Effectivement, depuis l’élection du président Ouattara, beaucoup de partisans de l’ancien régime, ‘’politiquement incorrecte’’, ont été arrêtés. Sans rappeler que la cheville ouvrière de la crise ivoirienne, notamment Laurent Gbagbo, Simone Gbagbo et Charles Blé Goudé, contre qui des mandats de la Cour pénale internationale (CPI) planaient depuis leurs implications dans la crise post-électorale, ont été transférés à l’exception de l’ex-première dame.

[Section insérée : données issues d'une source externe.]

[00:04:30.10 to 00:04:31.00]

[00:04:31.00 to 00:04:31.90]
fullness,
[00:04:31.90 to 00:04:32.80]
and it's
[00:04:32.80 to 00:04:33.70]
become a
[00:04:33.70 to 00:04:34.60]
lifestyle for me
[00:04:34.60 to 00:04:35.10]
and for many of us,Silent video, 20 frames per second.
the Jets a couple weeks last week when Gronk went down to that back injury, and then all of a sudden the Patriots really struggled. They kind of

En tout état de cause, lorsque que les journalistes ont repris le chemin des rédactions, après cette crise sanglante qui a fait officiellement 3000 morts, on a constamment été à la justice pour des « procès relatifs à la crise post-électorale ».
À la croisée des chemins…
Cela dit, peut-on dire aujourd’hui que l’impunité a vraiment pris fin en Côte d’Ivoire ? Lorsqu’on entend crier de gauche à droite qu’il y a une « justice des vainqueurs » – même s’il n’y a pas de justice des vaincus – , parce que ce sont les proches de Laurent Gbagbo qui croulent dans les prisons ; lorsque que des journalistes continuent d’être menacés, pendant que d’autres sont tués, à l’exemple de Désiré Gnonsio Ouésans, sans que les enquêtes ne nous révèlent la vérité ; pendant que des personnes subissent l’harcèlement des hommes en treillis, sont l’objet d’intimidations, avec les règlements de compte? je ne peux pas dire oui… (même si je ne doute pas de la volonté de l’actuel président) !

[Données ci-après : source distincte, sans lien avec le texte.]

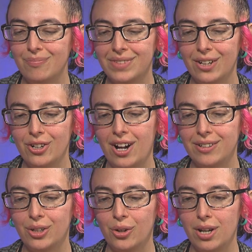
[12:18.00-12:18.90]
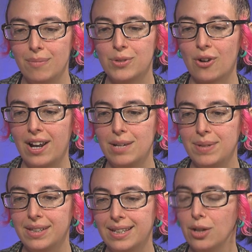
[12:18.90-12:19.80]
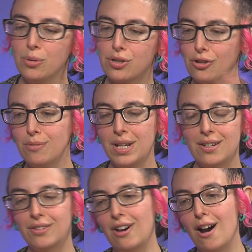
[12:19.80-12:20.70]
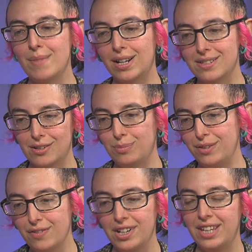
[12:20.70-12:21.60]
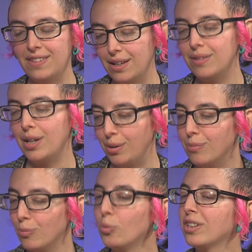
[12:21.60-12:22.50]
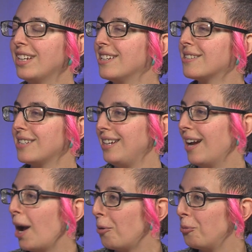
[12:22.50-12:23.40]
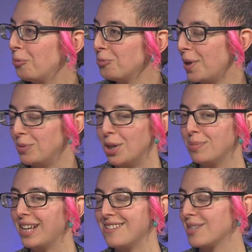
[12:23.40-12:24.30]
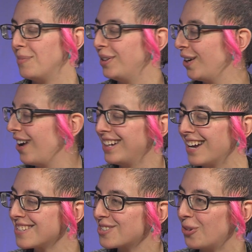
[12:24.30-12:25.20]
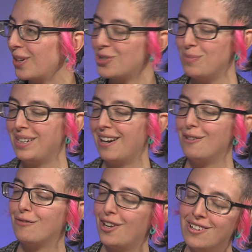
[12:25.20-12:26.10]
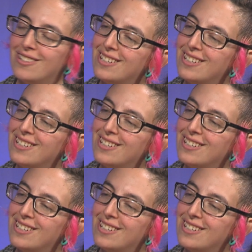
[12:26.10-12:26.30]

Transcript: They're not going to try and be like, oh, insert me into the comic because it'll be funny. They're willing to see how I'm going to place them in there, I guess. So that should be kind of fun.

Aussi, doit-on dire que la presse est maintenant indépendante en Côte d’Ivoire ? Je ne peux pas dire oui, parce que les médias sont toujours sous le contrôle d’un tel pouvoir ou d’un tiers qui donne les orientations. Même ceux qui essayent d’être indépendant savent qu’ils ont besoin d’être quelque part pour montrer son existence au risque de disparaître sans l’appui du sponsor.
Alors, si ton tabloïde n’est pas indépendant, est-il possible pour toi le journaliste de révéler des malversations financières courantes dans des ministères ou relater des cas de violations graves des droits humains commises par des proches du pouvoir, qui peuvent ternir l’image de ton organe à la Présidence, pendant que ton patron attendait la « subvention du Gouvernement » pour pouvoir te payer?
Voyez à quel point le métier est dur en Côte d’Ivoire. Je ne doute pas du sens de l’objectivité des journalistes, mais peuvent-ils exercer le métier dans les règles de l’art, dans un environnement ‘’sain’’, sans s’attirer la foudre des gourous ?
C’est vrai que depuis ces derniers temps, les conditions du journaliste s’améliorent de mieux en mieux, avec la mise en place d’une certaine politique. Le Conseil National de la presse (CNP), l’autorité de régulation de la presse écrite3 fait de son mieux pour que les choses changent en Côte d’Ivoire avec l’application de la Convention collective par les patrons de presse. Même si les choses avancent cahin-caha. Surtout avec la ‘’confiscation’’ de l’espace audiovisuel avec seulement deux chaînes de télévision nationale pour une population d’environ 25 millions d’habitants.
Mais pour moi, c’est clair… S’il est vrai que les médias sont comme un miroir et que le rôle du journaliste est de renvoyer à la société ce qu’il voit, la vérité, et que vous n’avez pas encore pris votre carte de journaliste indépendant, commencez à créer votre blog pour marquer la rupture… avec certaines lignes éditoriales ! Dans le cas contraire, vous pouvez continuer de faire de la COM, servir les hommes politiques, les hommes d’affaires. Et quittez…
FBI
1 : Après la crise post-électorale, quand j’ai changé de rédaction, j’ai abandonné la signature Dacoury Vincent. Mon nouveau pseudo (FBI) était plus original, puisque ce sont les initiales de mon nom et prénoms (Fofana Baba Idriss) à l’état civil.
2 : La Côte d’Ivoire est le premier producteur mondial de Cacao, même si le chocolat reste une denrée rare dans le pays, à cause du prix dans les boutiques.
3 : Pour la presse écrite en Côte d’Ivoire, il faut compter environ une soixantaine de titres, toutes categories confondues (quotidien, hebdo, magazine), même si c’est une quinzaine qu’on voit dans les kiosques.